All work
Video Lecture Summarizer
2023·Sole engineer·shipped

Video Lecture Summarizer

A Python/Flask web application that takes recorded Google Meet lecture videos, transcribes the audio via SpeechRecognition, and generates concise bullet-point summaries using LexRank extractive summarization — helping students review long lectures efficiently.

Problem

Online lectures often run 60–90 minutes with no structured notes. Students either re-watch the full recording or miss key content. No tool existed that could automatically summarize lecture recordings into digestible takeaways.

Solution

Flask web interface accepts video uploads. PyDub extracts and preprocesses the audio. SpeechRecognition transcribes speech to text. NLTK tokenizes and cleans the transcript. LexRank extractive summarization identifies the most important sentences and outputs a structured summary.

Architecture

Ingestion

Flask web UI accepts Google Meet recording uploads (MP4). PyDub extracts audio track and splits into manageable chunks for processing.

Transcription

SpeechRecognition library processes audio chunks and produces a raw text transcript. Handles background noise via energy threshold tuning.

NLP

NLTK pipeline tokenizes, removes stopwords, and cleans the transcript.
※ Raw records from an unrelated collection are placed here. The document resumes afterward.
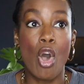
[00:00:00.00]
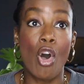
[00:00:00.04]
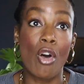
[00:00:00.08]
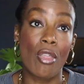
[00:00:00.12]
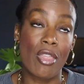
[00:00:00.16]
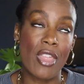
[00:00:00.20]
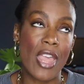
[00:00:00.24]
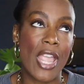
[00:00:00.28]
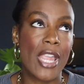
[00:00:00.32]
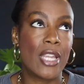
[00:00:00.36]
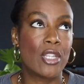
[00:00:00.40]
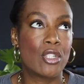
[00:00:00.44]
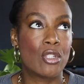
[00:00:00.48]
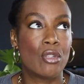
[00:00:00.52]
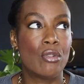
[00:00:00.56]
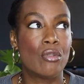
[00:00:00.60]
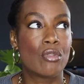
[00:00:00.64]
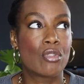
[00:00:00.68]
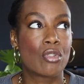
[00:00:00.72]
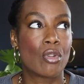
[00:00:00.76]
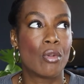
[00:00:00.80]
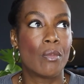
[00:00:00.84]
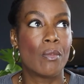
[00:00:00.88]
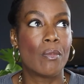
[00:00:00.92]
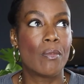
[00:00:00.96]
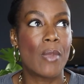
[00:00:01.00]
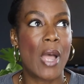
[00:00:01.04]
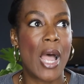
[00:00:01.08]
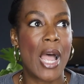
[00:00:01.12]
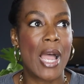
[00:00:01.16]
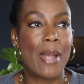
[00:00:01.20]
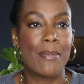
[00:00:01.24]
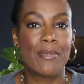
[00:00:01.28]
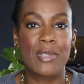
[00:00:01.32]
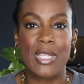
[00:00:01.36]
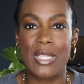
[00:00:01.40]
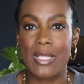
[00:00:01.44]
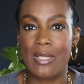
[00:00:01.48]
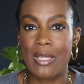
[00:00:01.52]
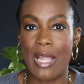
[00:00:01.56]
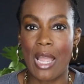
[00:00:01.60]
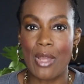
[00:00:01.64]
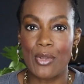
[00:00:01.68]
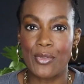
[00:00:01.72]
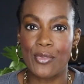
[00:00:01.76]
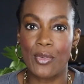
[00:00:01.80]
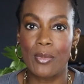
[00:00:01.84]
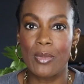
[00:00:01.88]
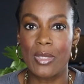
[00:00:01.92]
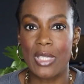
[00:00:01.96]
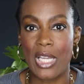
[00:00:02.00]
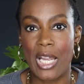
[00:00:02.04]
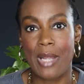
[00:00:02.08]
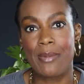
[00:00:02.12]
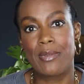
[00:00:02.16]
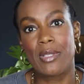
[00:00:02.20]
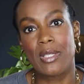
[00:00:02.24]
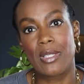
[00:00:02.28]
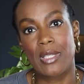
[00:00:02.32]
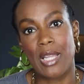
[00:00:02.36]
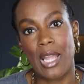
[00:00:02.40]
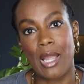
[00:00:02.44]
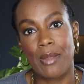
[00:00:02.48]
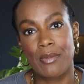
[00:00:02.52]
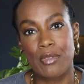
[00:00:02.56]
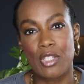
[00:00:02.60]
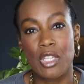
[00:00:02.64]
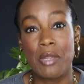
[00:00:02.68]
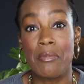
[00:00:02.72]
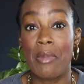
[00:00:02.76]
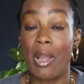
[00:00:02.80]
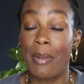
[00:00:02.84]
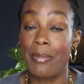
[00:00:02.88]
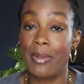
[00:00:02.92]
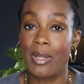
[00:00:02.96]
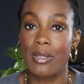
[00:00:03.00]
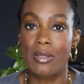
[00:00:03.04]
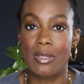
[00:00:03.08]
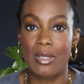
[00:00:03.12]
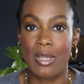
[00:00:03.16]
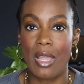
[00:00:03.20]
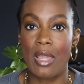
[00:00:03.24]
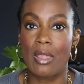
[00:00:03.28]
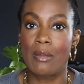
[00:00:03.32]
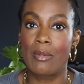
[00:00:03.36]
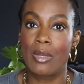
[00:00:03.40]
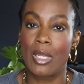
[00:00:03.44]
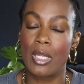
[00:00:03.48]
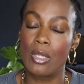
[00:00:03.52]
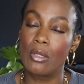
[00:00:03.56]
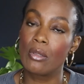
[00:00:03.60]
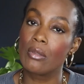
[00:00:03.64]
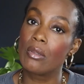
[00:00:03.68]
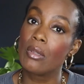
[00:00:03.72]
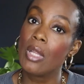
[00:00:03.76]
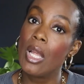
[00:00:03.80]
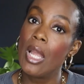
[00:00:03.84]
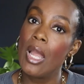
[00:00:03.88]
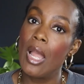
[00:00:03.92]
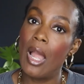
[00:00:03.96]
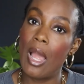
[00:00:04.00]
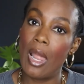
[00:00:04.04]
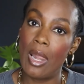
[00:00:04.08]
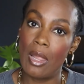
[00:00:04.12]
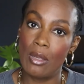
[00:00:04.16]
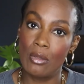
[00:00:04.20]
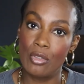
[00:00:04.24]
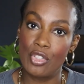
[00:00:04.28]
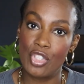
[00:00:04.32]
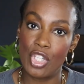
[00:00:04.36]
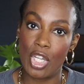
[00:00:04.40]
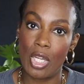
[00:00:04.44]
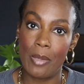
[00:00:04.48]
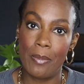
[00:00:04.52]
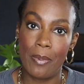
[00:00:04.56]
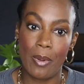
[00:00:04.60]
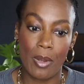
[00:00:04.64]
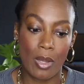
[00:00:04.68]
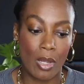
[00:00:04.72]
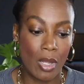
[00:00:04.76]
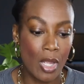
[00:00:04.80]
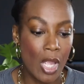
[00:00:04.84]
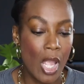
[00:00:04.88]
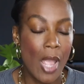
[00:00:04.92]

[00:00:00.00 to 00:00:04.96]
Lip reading: they do some discounts from time to time, so you might be able to get them a little cheaper.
LexRank graph-based extractive summarization ranks sentences by centrality.

Output

Top-ranked sentences formatted into a structured bullet-point summary, displayed in the Flask UI and optionally downloadable as a text file.

Highlights

  • End-to-end pipeline: video upload → audio extraction → transcription → summarization.
  • PyDub audio preprocessing with chunk-based processing for long recordings.
  • LexRank extractive summarization — graph-based sentence ranking for key content.
  • Flask web interface with summary display and text export.